Co-infection with human immunodeficiency virus (HIV)

Small studies have revealed an influence of both rs8099917 and rs12979860 on HCV treatment outcomes in patients co-infected with HIV, although it remains unclear as to whether this applies to G2/3 patients [24-28]. Aparicio et al demonstrated a much higher response rate to IFN/Rib in patients carrying the rs8099917 TT genotype in patients infected with HCV G1 (p<0.0001). They failed however to prove any significant difference when examining patients infected with G3. Payer et al reported a protective effect of the IL-2B SNP rs12979860 in co-infected individuals but noted that the predictive model was enhanced when combined with serum IFN inducible protein (IP)-10 levels [29], which are a marker of the level of activation of the type I IFN pathway in the liver. Indeed, the presence of a favorable IL28B genotype in addition to serum IP-10 levels of <400 pg/mL resulted in an SVR rate of 97% across all genotypes. Of further interest, the IL-28B genotype does not appear to impact on the susceptibility of hepatitis C patients becoming co-infected with HIV and hepatitis B [30,31], or on HIV disease progression [31].

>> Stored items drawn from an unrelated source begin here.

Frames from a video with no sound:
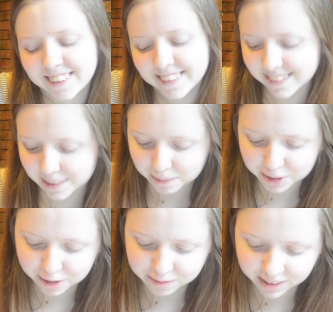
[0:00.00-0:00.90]
It's going to be
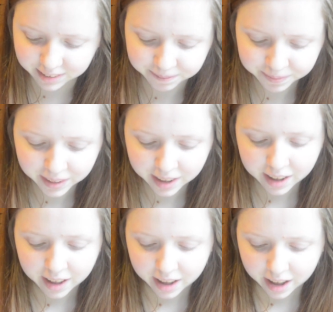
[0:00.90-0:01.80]
great fun.
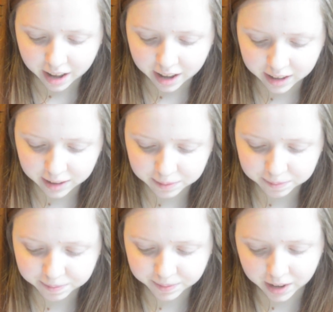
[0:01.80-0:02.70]

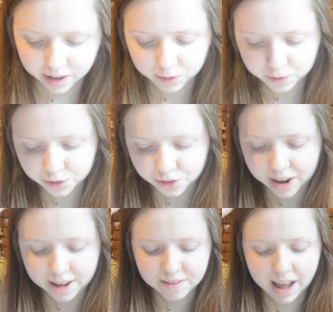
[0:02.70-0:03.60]
I also
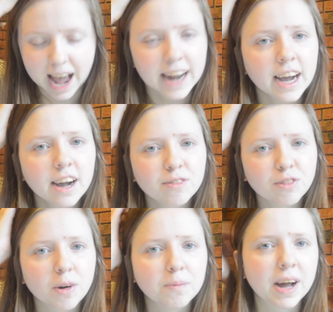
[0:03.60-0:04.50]
have Anna
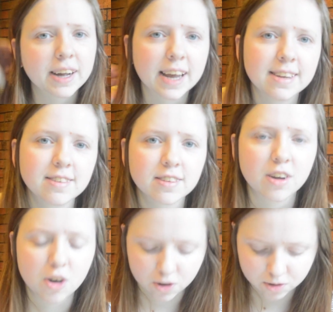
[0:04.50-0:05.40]
from A Case
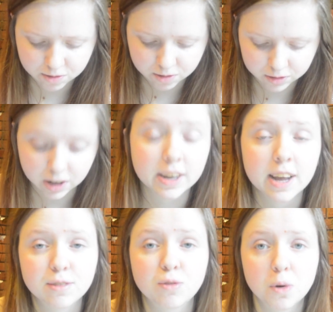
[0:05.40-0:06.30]

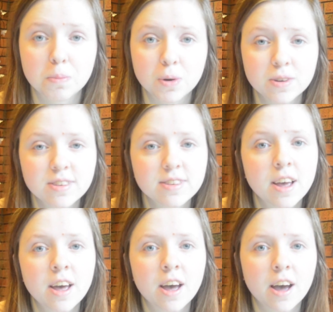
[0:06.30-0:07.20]
4 Books,
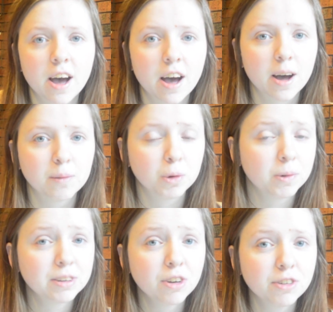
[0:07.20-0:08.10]
who
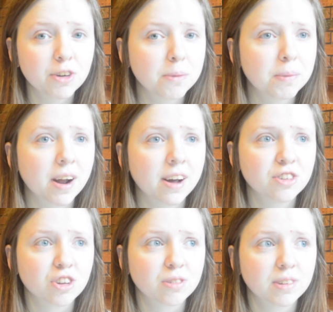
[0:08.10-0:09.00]
I don't know, but I
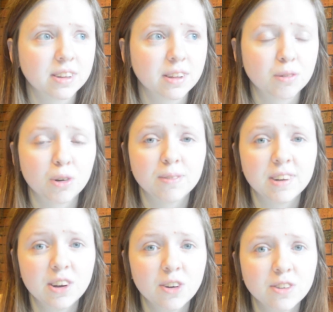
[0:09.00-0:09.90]
just really love her
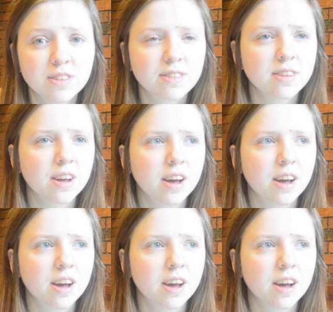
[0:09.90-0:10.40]
videos.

Treatment outcomes following liver transplant

Recurrence is the most common cause of death following transplant for HCV [32] and while treatment is possible, SVR rates are low [33]. IL-28B polymorphisms have been shown by a number of groups to significantly influence SVR rates in this context [34-37], in addition to pre-treatments levels of viremia, inflammation [36], fibrosis and overall survival [35]. An interesting paper by Charlton et al bought attention to the fact that the donor’s as well as the host’s IL-28B rs12979860 CC genotype status plays a important role in determining treatment outcome in the post-transplant setting, with an apparent additive beneficial effect [35]. This study suggests that IL-28B protection functions at the levels of both the liver and the peripheral tissue. It also raises the argument that CC donor livers should be preferentially allocated to patients with CHC [35].

Acute hepatitis C

The GWAS of Rauch et al performed in 347 European patients who had cleared HCV spontaneously highlighted the association of this outcome with same SNPs in the IL28B gene that were associated with enhanced SVR rates [9]. These findings are supported by Tillmann et al who found rs12979860 to be protective against developing CHC in 190 women infected with HCV G1. In addition the predictive value of both rs12979860 and rs8099917 favorable polymorphisms in terms of reaching spontaneous resolution, has been shown to be enhanced when combined with serum IP-10 levels [38].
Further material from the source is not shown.